FLEURS.A public benchmark from Google Research covering 102 languages. Each language's test set is read speech: sentences from the FLoRes translation corpus recorded by native speakers, a few hours of audio per language. Per-language figures in the table above are word error rates, except for languages without whitespace word boundaries (Chinese, Japanese, Cantonese), which are scored per character, as is standard practice in the cited sources.
Open ASR Leaderboard. Maintained by HuggingFace, with open-source evaluation scripts. Every submitted model is re-run by the leaderboard itself on 8 English datasets spanning meetings, earnings calls, audiobooks, talks, and parliament speech. Before scoring, both the model output and the reference pass through the Whisper text normalizer: lowercasing, punctuation removal, number and abbreviation expansion. This matters because normalization differences alone can move WER by whole percentage points, which is one reason vendor-published accuracy claims without stated normalization rules are not comparable. The reported figure is the macro-average across the 8 datasets. Snapshot used here: 2026-05-05.

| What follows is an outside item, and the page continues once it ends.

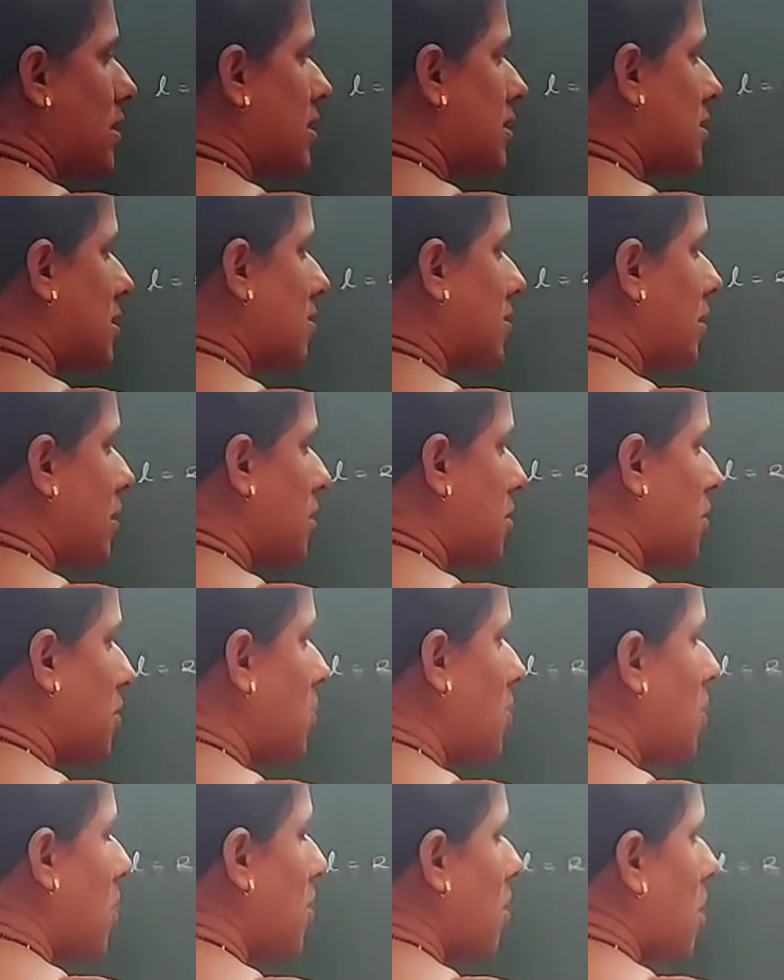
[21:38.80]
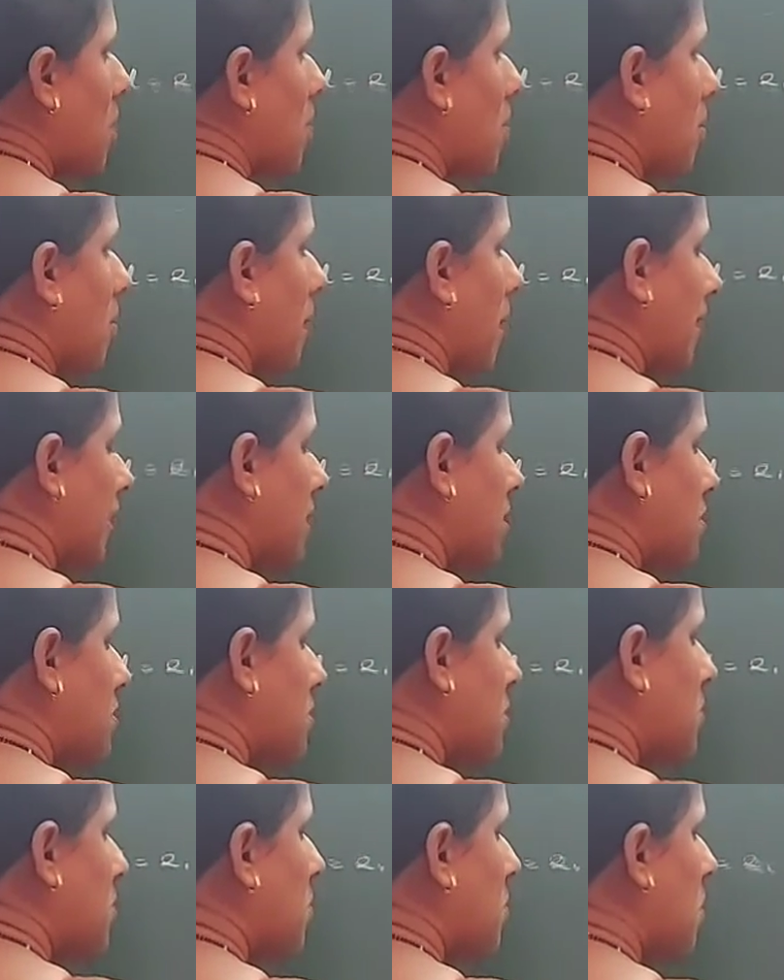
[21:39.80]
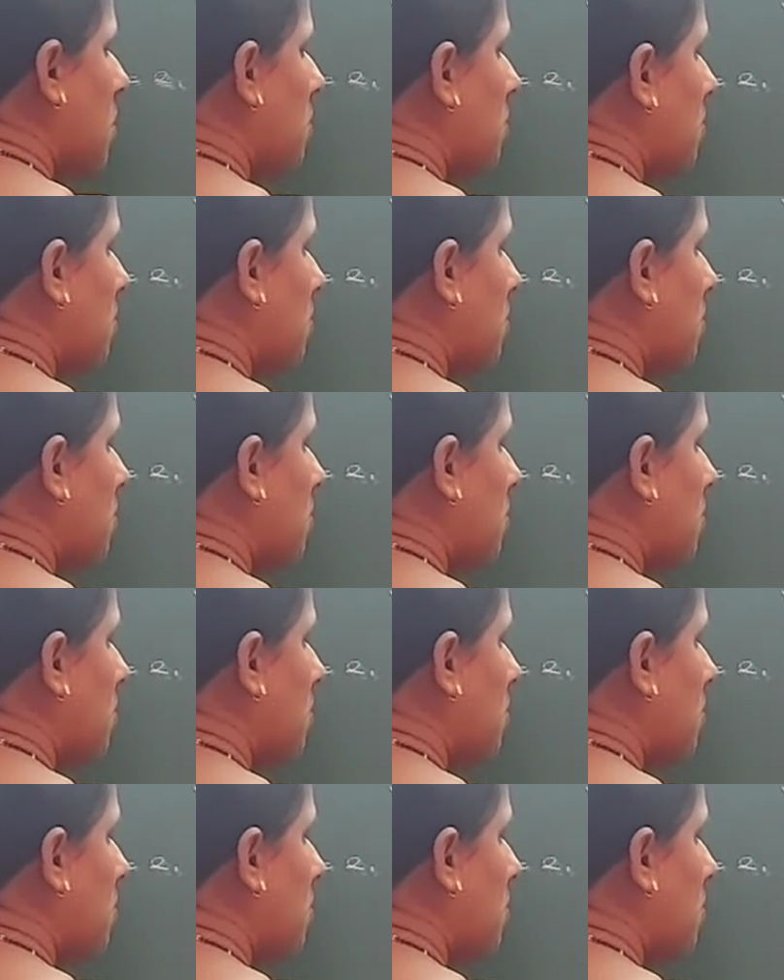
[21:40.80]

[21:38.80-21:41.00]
that is equal to? Minus 2,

Model versions.Qwen3-ASR-Flash refers to Qwen3-ASR-Flash-1208 as reported in the Qwen3-ASR technical report. Qwen3-ASR-1.7B and Qwen3-ASR-0.6B are the open-weights variants. Whisper large-v3 is OpenAI's strongest open Whisper release. GPT-4o Transcribe figures are from the same technical report (Table 3). Voxtral Small figures are Mistral's own, from the Voxtral paper (Table 4).
What transcribe.so ships. The default high-accuracy pipeline runs Qwen3-ASR-Flash. GPT-4o Transcribe Diarize and Voxtral Mini Transcribe are also available, and the platform picks the best model per file based on language, length, and whether speaker labels are needed. Diarization is included in the base price, not an add-on.